A verbatim copy of every record is required, and no pictures should be included.

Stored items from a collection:
:::

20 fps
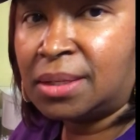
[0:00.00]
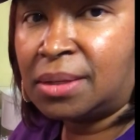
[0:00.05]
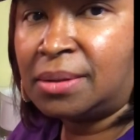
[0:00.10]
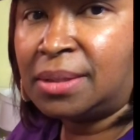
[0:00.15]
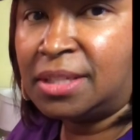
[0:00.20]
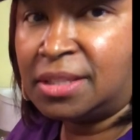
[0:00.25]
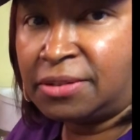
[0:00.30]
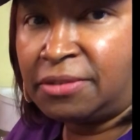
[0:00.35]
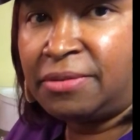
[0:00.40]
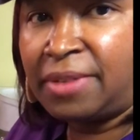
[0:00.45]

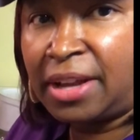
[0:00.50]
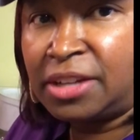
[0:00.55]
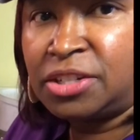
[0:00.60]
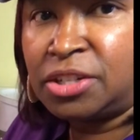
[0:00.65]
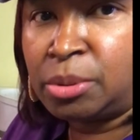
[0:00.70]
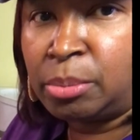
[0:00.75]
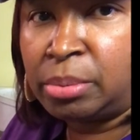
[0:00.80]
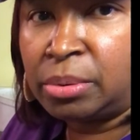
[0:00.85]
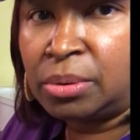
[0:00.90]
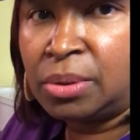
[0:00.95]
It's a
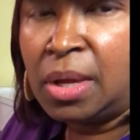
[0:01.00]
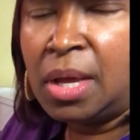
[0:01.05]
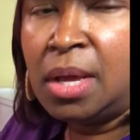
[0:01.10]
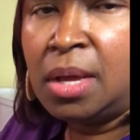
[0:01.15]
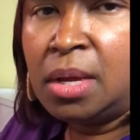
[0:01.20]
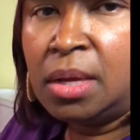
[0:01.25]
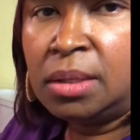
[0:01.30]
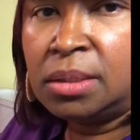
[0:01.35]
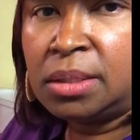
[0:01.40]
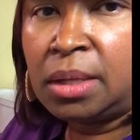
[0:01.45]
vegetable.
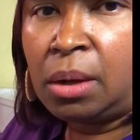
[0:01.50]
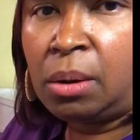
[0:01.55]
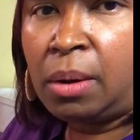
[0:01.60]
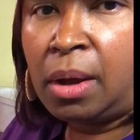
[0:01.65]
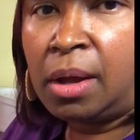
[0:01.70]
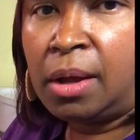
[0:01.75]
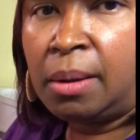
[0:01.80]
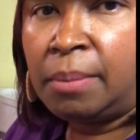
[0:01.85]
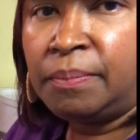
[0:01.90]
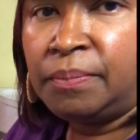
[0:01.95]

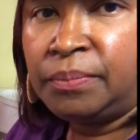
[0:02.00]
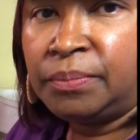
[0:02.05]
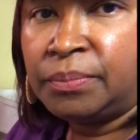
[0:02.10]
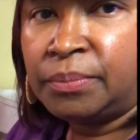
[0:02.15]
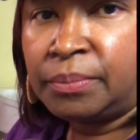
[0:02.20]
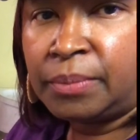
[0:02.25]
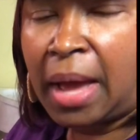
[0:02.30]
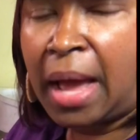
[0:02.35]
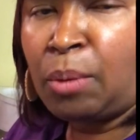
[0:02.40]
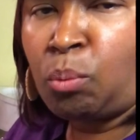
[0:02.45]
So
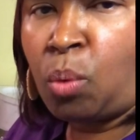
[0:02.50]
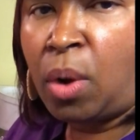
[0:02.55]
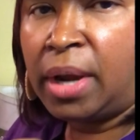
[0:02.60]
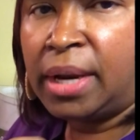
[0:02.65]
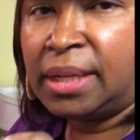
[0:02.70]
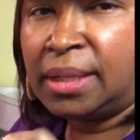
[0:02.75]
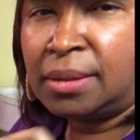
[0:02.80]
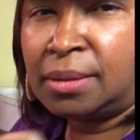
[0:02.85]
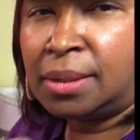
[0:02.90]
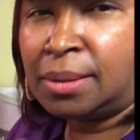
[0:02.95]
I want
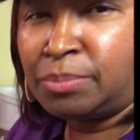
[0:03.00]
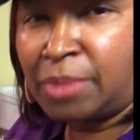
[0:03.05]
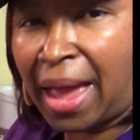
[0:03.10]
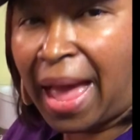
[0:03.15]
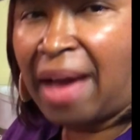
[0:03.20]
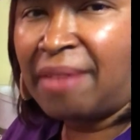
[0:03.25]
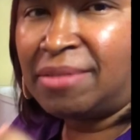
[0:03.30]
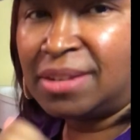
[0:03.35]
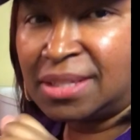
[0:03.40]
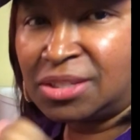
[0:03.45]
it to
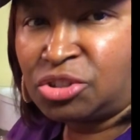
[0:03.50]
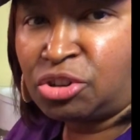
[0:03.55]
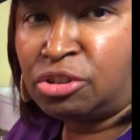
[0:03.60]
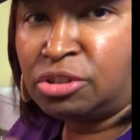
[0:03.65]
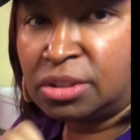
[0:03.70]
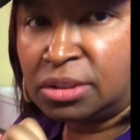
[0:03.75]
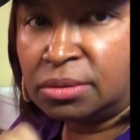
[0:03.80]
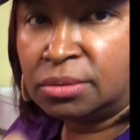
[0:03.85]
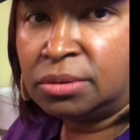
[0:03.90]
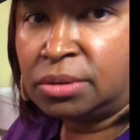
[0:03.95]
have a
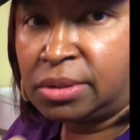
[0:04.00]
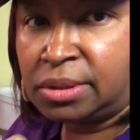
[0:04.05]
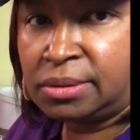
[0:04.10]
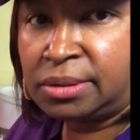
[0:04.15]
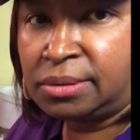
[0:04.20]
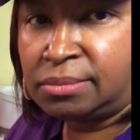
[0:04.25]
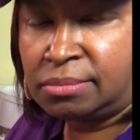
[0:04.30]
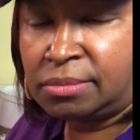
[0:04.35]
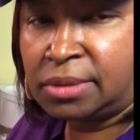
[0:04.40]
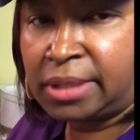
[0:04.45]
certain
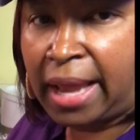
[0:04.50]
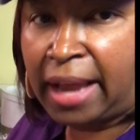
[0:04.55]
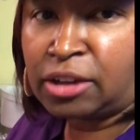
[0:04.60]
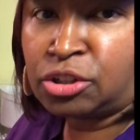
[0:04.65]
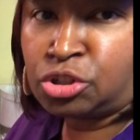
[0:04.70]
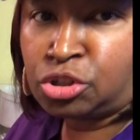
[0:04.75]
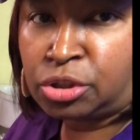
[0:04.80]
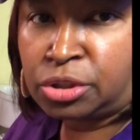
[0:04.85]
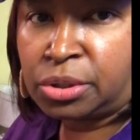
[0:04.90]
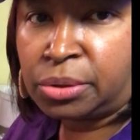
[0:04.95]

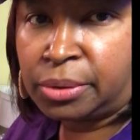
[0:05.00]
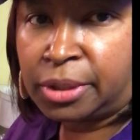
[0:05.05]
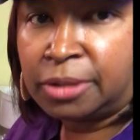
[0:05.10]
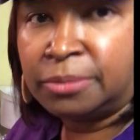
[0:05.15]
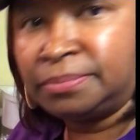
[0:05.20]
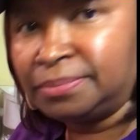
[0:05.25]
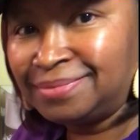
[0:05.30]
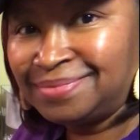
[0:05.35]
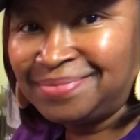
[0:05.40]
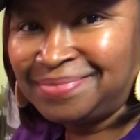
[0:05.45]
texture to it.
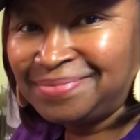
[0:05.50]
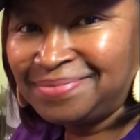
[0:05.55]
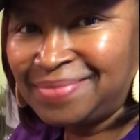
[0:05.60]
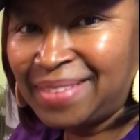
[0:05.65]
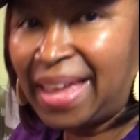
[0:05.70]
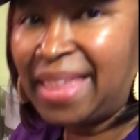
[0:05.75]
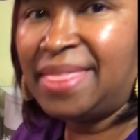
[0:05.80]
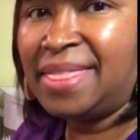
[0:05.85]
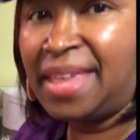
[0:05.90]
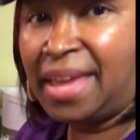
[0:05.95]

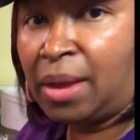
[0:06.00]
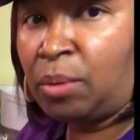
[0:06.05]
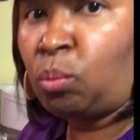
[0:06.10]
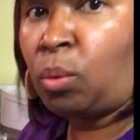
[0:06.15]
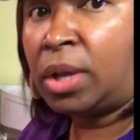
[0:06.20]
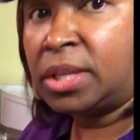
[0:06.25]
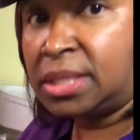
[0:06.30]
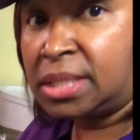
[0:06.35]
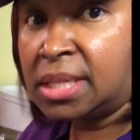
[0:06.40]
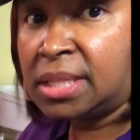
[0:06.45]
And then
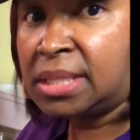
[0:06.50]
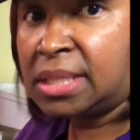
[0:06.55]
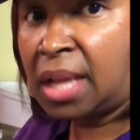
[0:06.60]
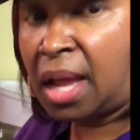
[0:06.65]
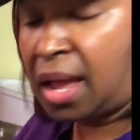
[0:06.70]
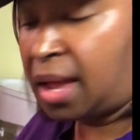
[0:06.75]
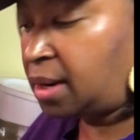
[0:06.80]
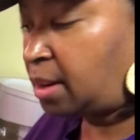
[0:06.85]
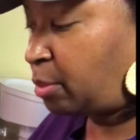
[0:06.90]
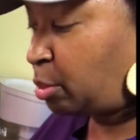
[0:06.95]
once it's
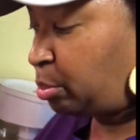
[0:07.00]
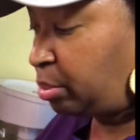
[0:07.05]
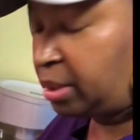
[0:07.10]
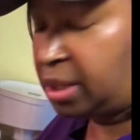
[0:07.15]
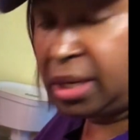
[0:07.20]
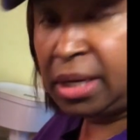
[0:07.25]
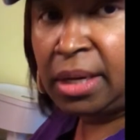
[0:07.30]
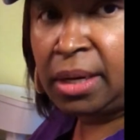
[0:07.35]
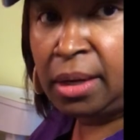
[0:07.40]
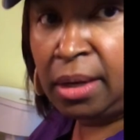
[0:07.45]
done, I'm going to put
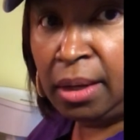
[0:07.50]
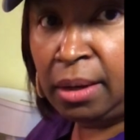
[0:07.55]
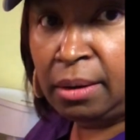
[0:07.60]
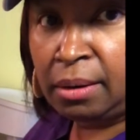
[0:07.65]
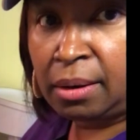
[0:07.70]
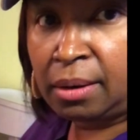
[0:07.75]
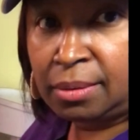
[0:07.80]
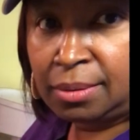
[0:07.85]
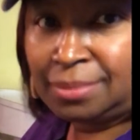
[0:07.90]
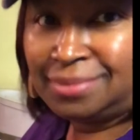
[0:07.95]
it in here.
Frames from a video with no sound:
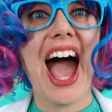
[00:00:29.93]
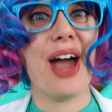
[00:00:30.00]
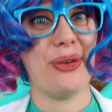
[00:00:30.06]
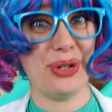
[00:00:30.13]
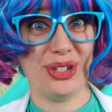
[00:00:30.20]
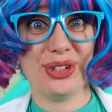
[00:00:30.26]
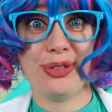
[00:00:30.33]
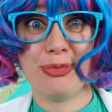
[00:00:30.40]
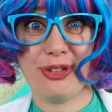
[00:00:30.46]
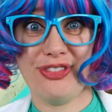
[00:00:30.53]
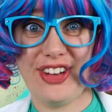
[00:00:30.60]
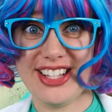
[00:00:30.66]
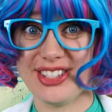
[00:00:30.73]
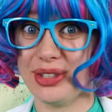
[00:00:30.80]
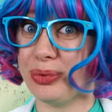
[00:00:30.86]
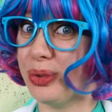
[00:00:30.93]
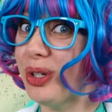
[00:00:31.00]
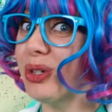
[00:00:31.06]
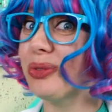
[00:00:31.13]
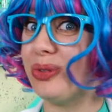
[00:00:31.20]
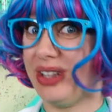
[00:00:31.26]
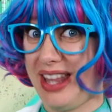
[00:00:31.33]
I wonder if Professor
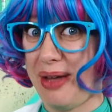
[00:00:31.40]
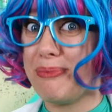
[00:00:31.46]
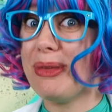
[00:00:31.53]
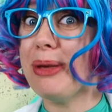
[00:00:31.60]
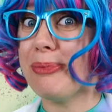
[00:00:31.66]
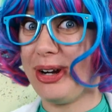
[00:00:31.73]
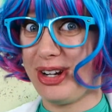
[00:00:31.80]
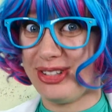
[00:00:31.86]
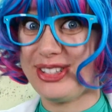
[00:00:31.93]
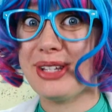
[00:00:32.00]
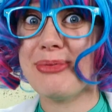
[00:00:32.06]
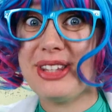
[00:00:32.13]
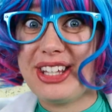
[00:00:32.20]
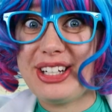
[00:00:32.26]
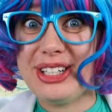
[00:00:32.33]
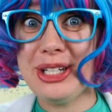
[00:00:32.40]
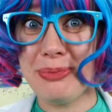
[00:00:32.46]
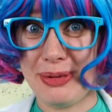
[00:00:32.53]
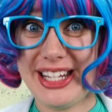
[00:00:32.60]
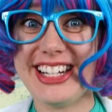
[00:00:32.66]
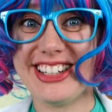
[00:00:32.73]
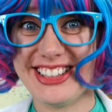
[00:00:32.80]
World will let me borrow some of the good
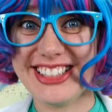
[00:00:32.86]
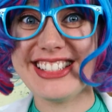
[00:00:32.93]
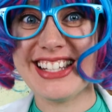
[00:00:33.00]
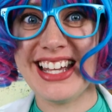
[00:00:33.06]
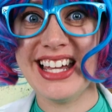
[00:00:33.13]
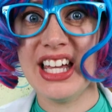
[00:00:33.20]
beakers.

:::

Reply to the task —
20 fps
[0:00.00]
[0:00.05]
[0:00.10]
[0:00.15]
[0:00.20]
[0:00.25]
[0:00.30]
[0:00.35]
[0:00.40]
[0:00.45]

[0:00.50]
[0:00.55]
[0:00.60]
[0:00.65]
[0:00.70]
[0:00.75]
[0:00.80]
[0:00.85]
[0:00.90]
[0:00.95]
It's a
[0:01.00]
[0:01.05]
[0:01.10]
[0:01.15]
[0:01.20]
[0:01.25]
[0:01.30]
[0:01.35]
[0:01.40]
[0:01.45]
vegetable.
[0:01.50]
[0:01.55]
[0:01.60]
[0:01.65]
[0:01.70]
[0:01.75]
[0:01.80]
[0:01.85]
[0:01.90]
[0:01.95]

[0:02.00]
[0:02.05]
[0:02.10]
[0:02.15]
[0:02.20]
[0:02.25]
[0:02.30]
[0:02.35]
[0:02.40]
[0:02.45]
So
[0:02.50]
[0:02.55]
[0:02.60]
[0:02.65]
[0:02.70]
[0:02.75]
[0:02.80]
[0:02.85]
[0:02.90]
[0:02.95]
I want
[0:03.00]
[0:03.05]
[0:03.10]
[0:03.15]
[0:03.20]
[0:03.25]
[0:03.30]
[0:03.35]
[0:03.40]
[0:03.45]
it to
[0:03.50]
[0:03.55]
[0:03.60]
[0:03.65]
[0:03.70]
[0:03.75]
[0:03.80]
[0:03.85]
[0:03.90]
[0:03.95]
have a
[0:04.00]
[0:04.05]
[0:04.10]
[0:04.15]
[0:04.20]
[0:04.25]
[0:04.30]
[0:04.35]
[0:04.40]
[0:04.45]
certain
[0:04.50]
[0:04.55]
[0:04.60]
[0:04.65]
[0:04.70]
[0:04.75]
[0:04.80]
[0:04.85]
[0:04.90]
[0:04.95]

[0:05.00]
[0:05.05]
[0:05.10]
[0:05.15]
[0:05.20]
[0:05.25]
[0:05.30]
[0:05.35]
[0:05.40]
[0:05.45]
texture to it.
[0:05.50]
[0:05.55]
[0:05.60]
[0:05.65]
[0:05.70]
[0:05.75]
[0:05.80]
[0:05.85]
[0:05.90]
[0:05.95]

[0:06.00]
[0:06.05]
[0:06.10]
[0:06.15]
[0:06.20]
[0:06.25]
[0:06.30]
[0:06.35]
[0:06.40]
[0:06.45]
And then
[0:06.50]
[0:06.55]
[0:06.60]
[0:06.65]
[0:06.70]
[0:06.75]
[0:06.80]
[0:06.85]
[0:06.90]
[0:06.95]
once it's
[0:07.00]
[0:07.05]
[0:07.10]
[0:07.15]
[0:07.20]
[0:07.25]
[0:07.30]
[0:07.35]
[0:07.40]
[0:07.45]
done, I'm going to put
[0:07.50]
[0:07.55]
[0:07.60]
[0:07.65]
[0:07.70]
[0:07.75]
[0:07.80]
[0:07.85]
[0:07.90]
[0:07.95]
it in here.
Frames from a video with no sound:
[00:00:29.93]
[00:00:30.00]
[00:00:30.06]
[00:00:30.13]
[00:00:30.20]
[00:00:30.26]
[00:00:30.33]
[00:00:30.40]
[00:00:30.46]
[00:00:30.53]
[00:00:30.60]
[00:00:30.66]
[00:00:30.73]
[00:00:30.80]
[00:00:30.86]
[00:00:30.93]
[00:00:31.00]
[00:00:31.06]
[00:00:31.13]
[00:00:31.20]
[00:00:31.26]
[00:00:31.33]
I wonder if Professor
[00:00:31.40]
[00:00:31.46]
[00:00:31.53]
[00:00:31.60]
[00:00:31.66]
[00:00:31.73]
[00:00:31.80]
[00:00:31.86]
[00:00:31.93]
[00:00:32.00]
[00:00:32.06]
[00:00:32.13]
[00:00:32.20]
[00:00:32.26]
[00:00:32.33]
[00:00:32.40]
[00:00:32.46]
[00:00:32.53]
[00:00:32.60]
[00:00:32.66]
[00:00:32.73]
[00:00:32.80]
World will let me borrow some of the good
[00:00:32.86]
[00:00:32.93]
[00:00:33.00]
[00:00:33.06]
[00:00:33.13]
[00:00:33.20]
beakers.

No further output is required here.